> [Aim of the exercise]:
An exact copy of every record is needed, with the pictures left out.

> [Provided information]:
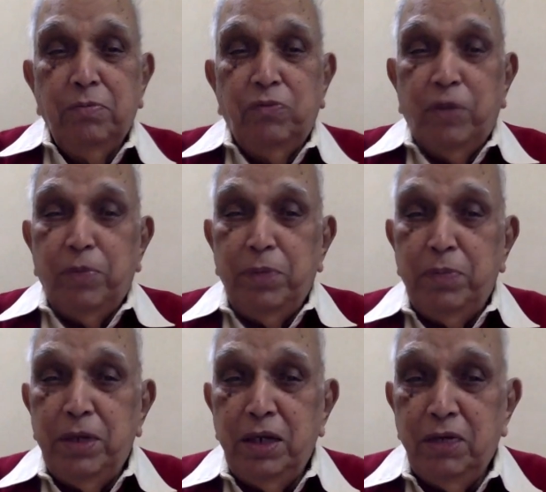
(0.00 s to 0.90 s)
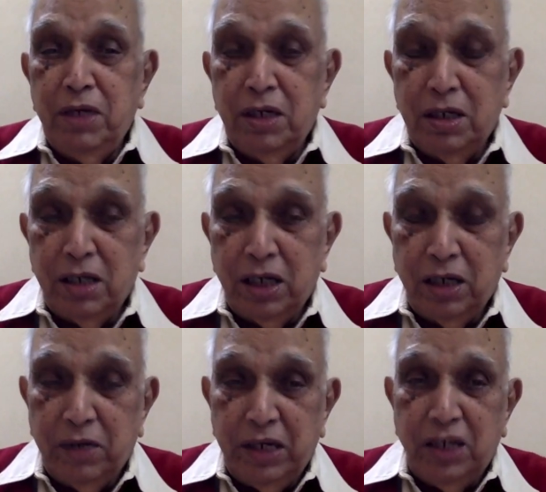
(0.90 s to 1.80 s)
for people even at
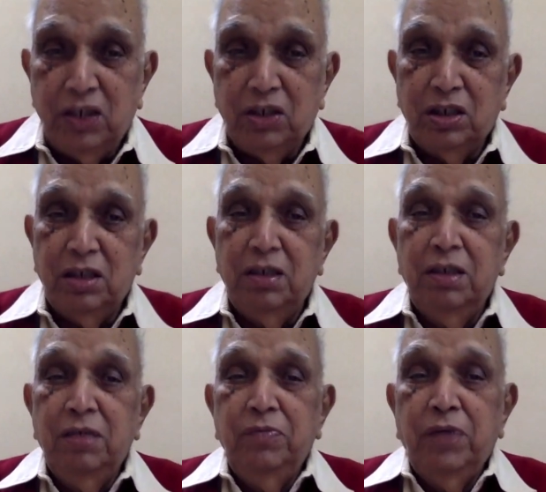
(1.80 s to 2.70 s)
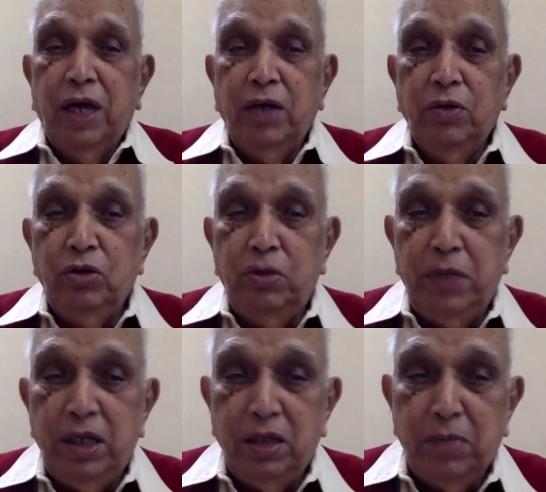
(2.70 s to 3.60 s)
our ages, I used to
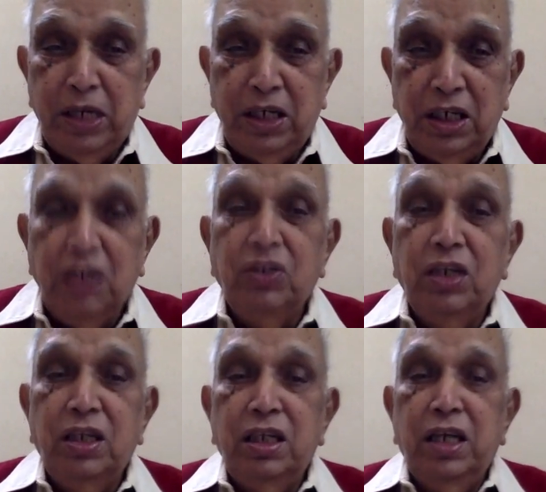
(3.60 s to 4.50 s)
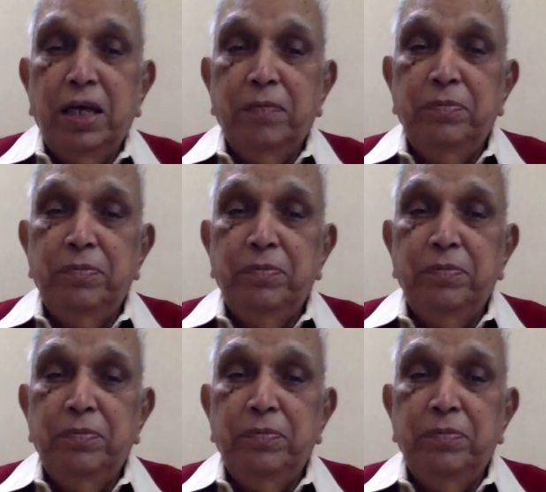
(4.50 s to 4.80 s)
be in my teens at that time.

> [Result of the task]:
(0.00 s to 0.90 s)
(0.90 s to 1.80 s)
for people even at
(1.80 s to 2.70 s)
(2.70 s to 3.60 s)
our ages, I used to
(3.60 s to 4.50 s)
(4.50 s to 4.80 s)
be in my teens at that time.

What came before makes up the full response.